### Task to carry out
No pictures belong in the copy. Retype exactly, and only, the stretch of lines below from the one with "[4:28.33-4:29.33]" through the one with "[4:33.33-4:34.33]".

(Beginning of Records)

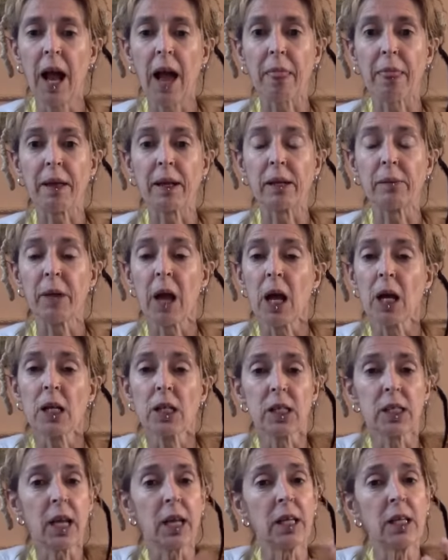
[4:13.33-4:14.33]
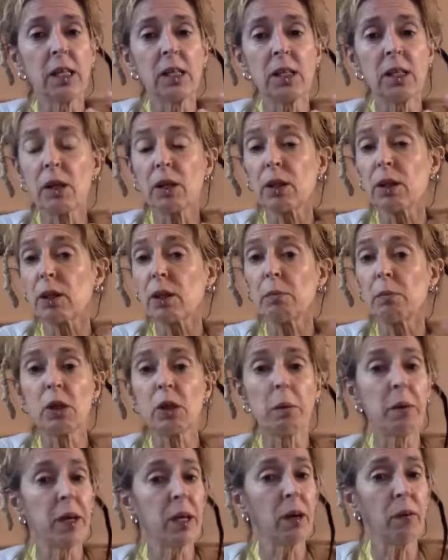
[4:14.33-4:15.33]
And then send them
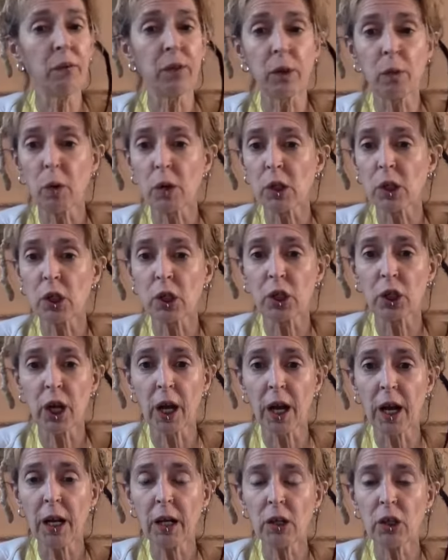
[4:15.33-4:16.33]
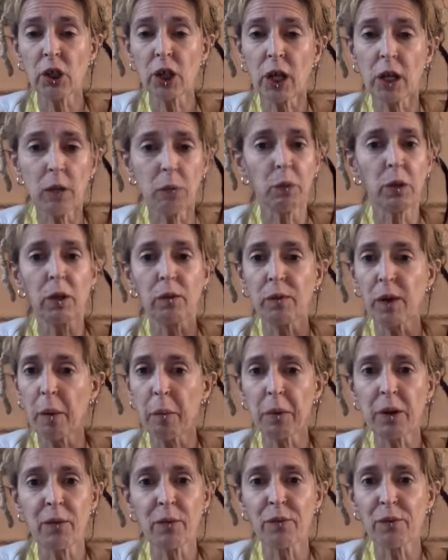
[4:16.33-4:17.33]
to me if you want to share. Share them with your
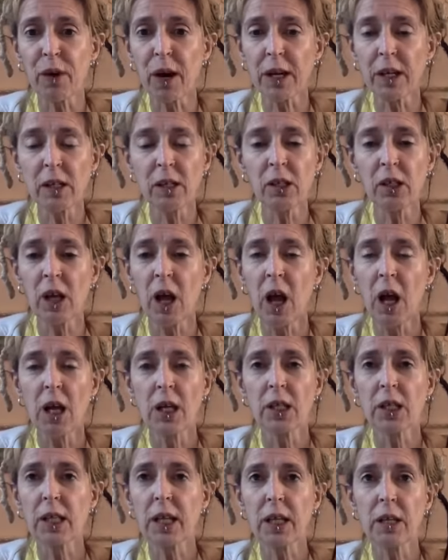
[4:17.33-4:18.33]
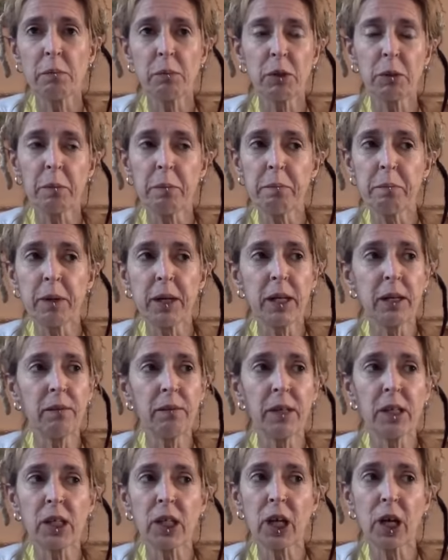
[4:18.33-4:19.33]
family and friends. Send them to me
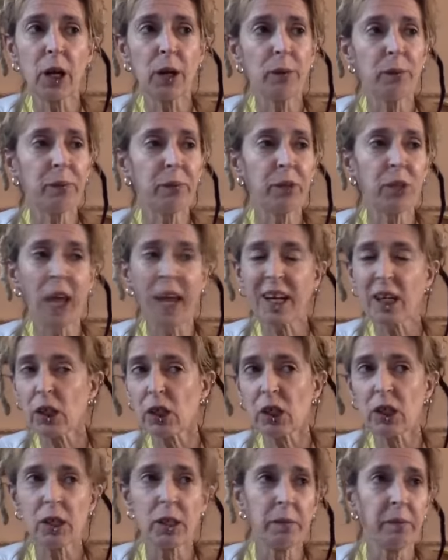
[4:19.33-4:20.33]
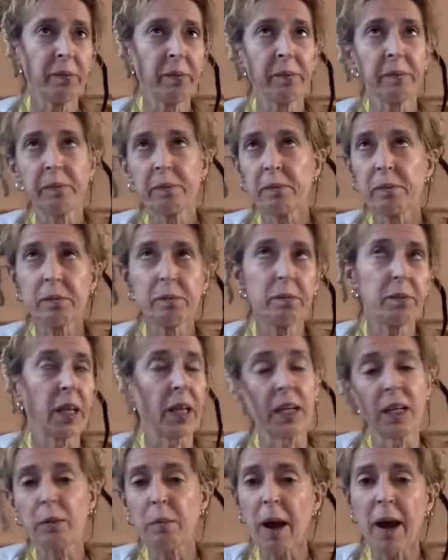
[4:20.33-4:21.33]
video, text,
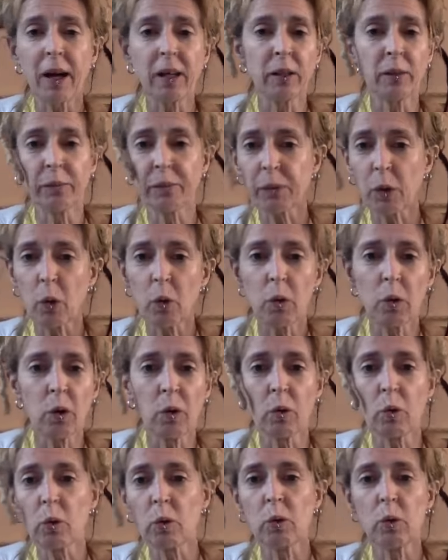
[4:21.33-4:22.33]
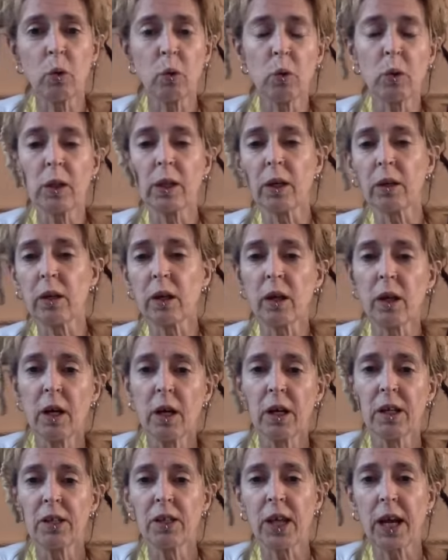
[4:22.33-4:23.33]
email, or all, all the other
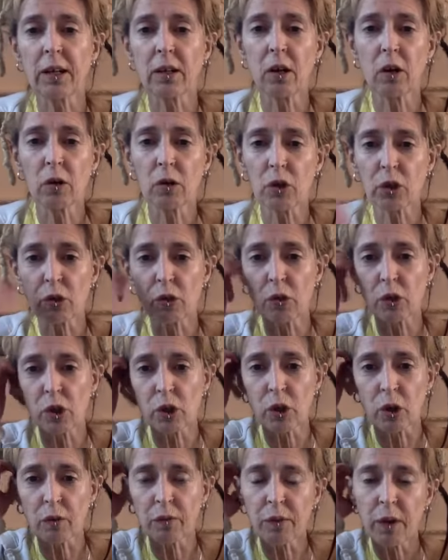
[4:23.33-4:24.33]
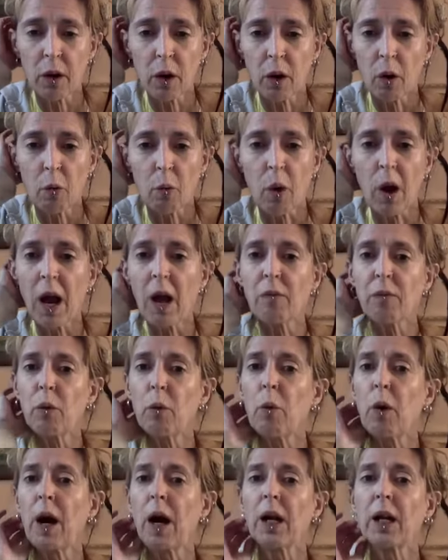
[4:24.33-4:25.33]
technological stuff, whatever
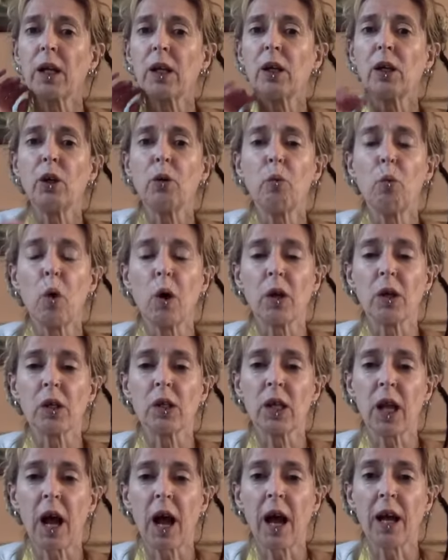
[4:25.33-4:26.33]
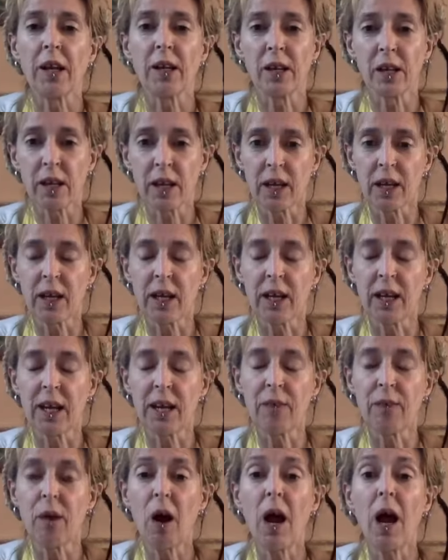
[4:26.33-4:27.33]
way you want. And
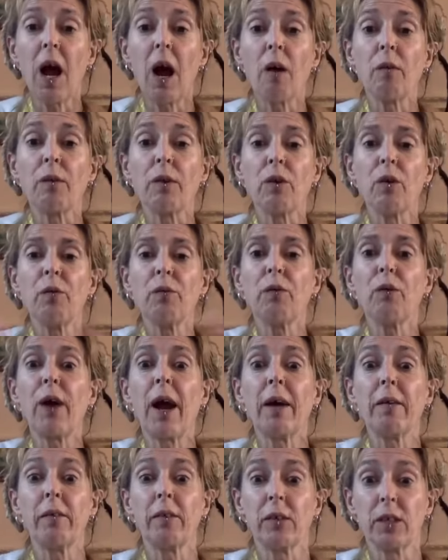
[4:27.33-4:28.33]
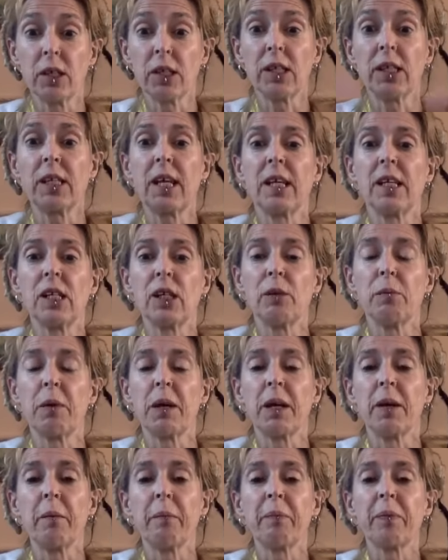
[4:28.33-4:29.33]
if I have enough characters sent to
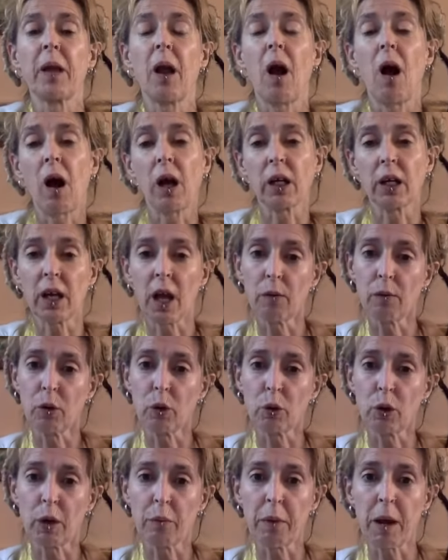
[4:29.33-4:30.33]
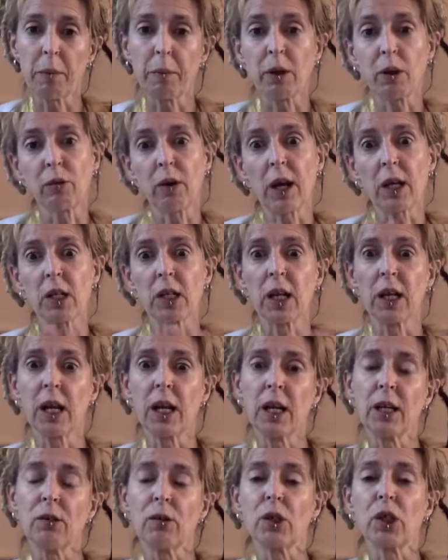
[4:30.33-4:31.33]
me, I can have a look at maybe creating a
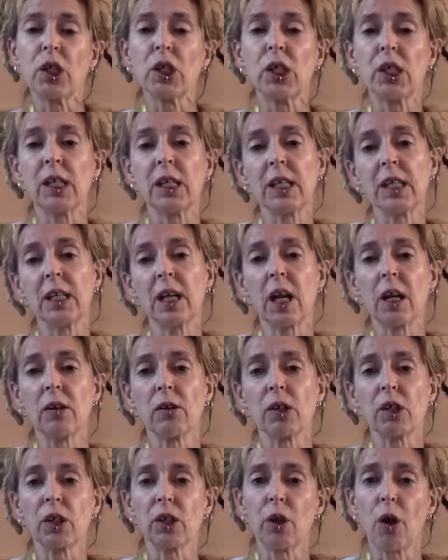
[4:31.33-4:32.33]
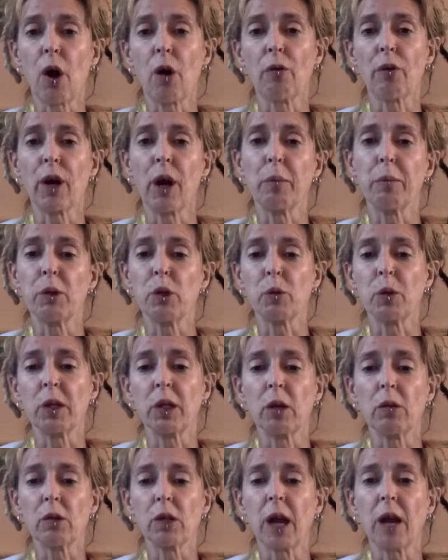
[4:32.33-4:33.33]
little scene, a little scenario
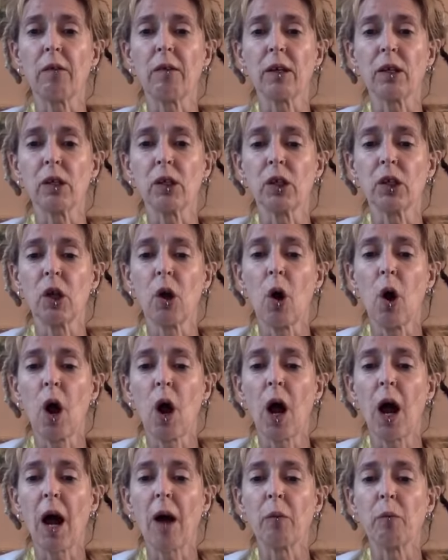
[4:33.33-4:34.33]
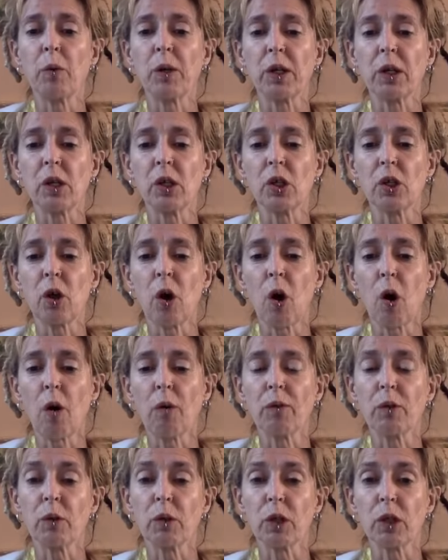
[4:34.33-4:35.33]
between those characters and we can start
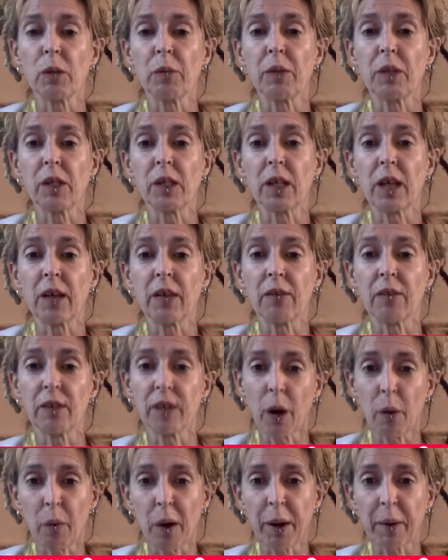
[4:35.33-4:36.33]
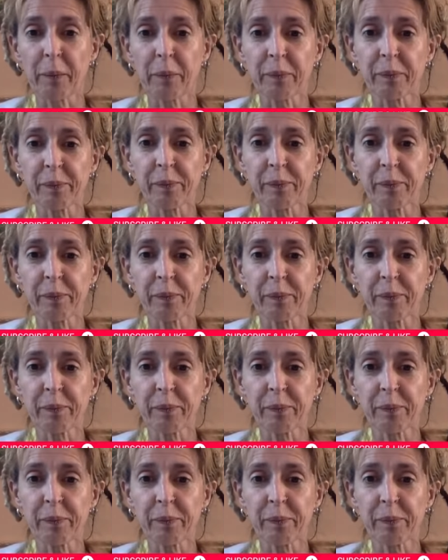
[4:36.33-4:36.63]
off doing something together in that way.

(End of Records)
(Beginning of Records)

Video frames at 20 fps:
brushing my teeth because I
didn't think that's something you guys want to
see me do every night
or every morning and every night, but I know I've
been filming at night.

(End of Records)

### Solution to the exercise
[4:28.33-4:29.33]
if I have enough characters sent to
[4:29.33-4:30.33]
[4:30.33-4:31.33]
me, I can have a look at maybe creating a
[4:31.33-4:32.33]
[4:32.33-4:33.33]
little scene, a little scenario
[4:33.33-4:34.33]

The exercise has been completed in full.